> [Brief] Omit every picture and output the rest of the records exactly as they are.

> [Provided information]
[Start of section]

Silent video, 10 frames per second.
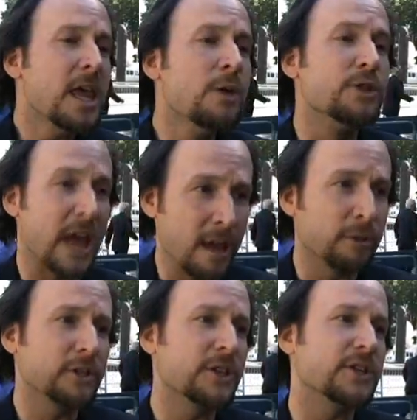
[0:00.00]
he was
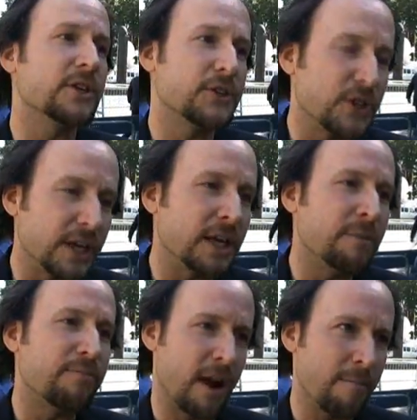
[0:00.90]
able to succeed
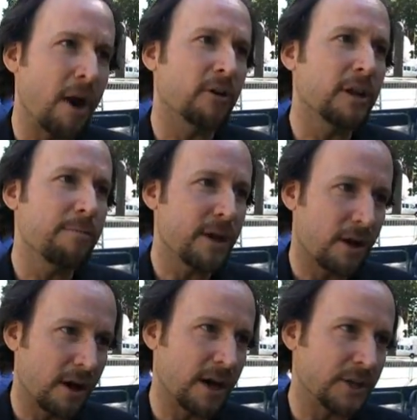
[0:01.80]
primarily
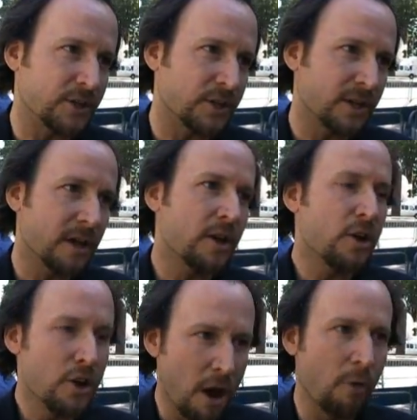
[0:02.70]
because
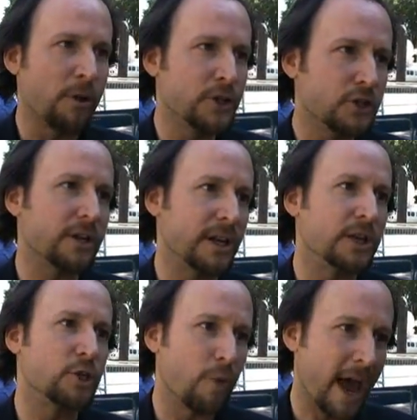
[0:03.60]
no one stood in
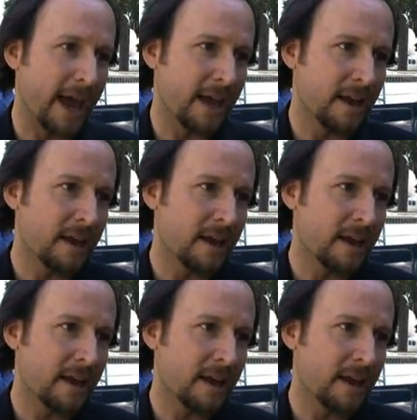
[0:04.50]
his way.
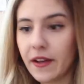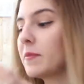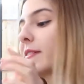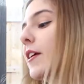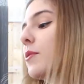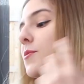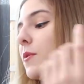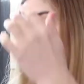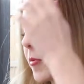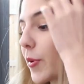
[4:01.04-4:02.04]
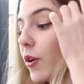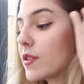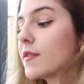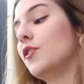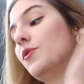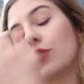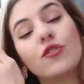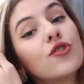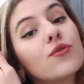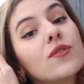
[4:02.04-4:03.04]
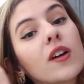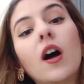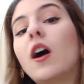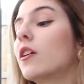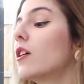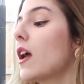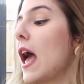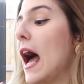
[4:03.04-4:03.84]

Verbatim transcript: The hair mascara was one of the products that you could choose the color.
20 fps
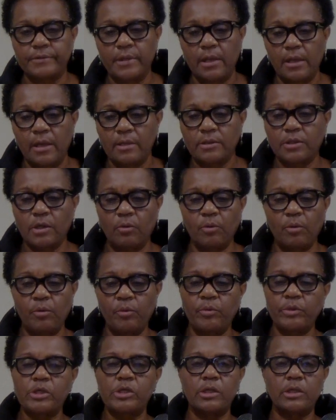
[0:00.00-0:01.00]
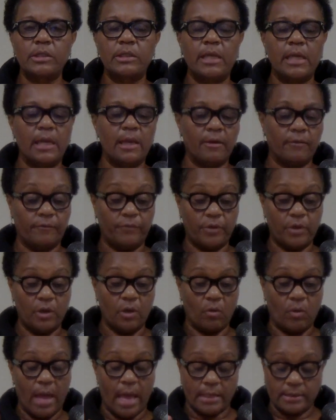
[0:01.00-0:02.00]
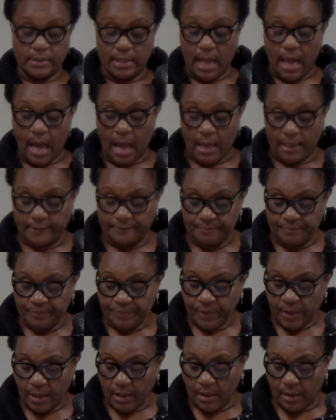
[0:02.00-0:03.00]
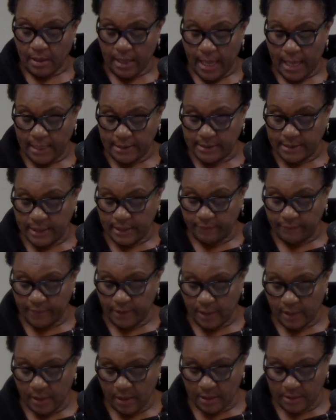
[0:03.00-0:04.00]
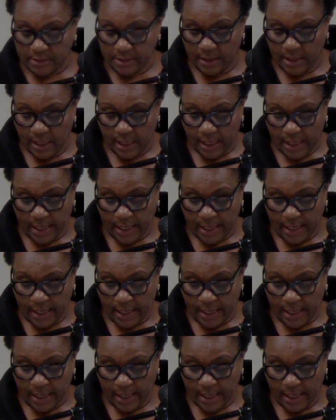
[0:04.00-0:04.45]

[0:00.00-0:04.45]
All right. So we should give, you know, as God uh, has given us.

[End of section]

> [Written solution]
Silent video, 10 frames per second.
[0:00.00]
he was
[0:00.90]
able to succeed
[0:01.80]
primarily
[0:02.70]
because
[0:03.60]
no one stood in
[0:04.50]
his way.
[4:01.04-4:02.04]
[4:02.04-4:03.04]
[4:03.04-4:03.84]

Verbatim transcript: The hair mascara was one of the products that you could choose the color.
20 fps
[0:00.00-0:01.00]
[0:01.00-0:02.00]
[0:02.00-0:03.00]
[0:03.00-0:04.00]
[0:04.00-0:04.45]

[0:00.00-0:04.45]
All right. So we should give, you know, as God uh, has given us.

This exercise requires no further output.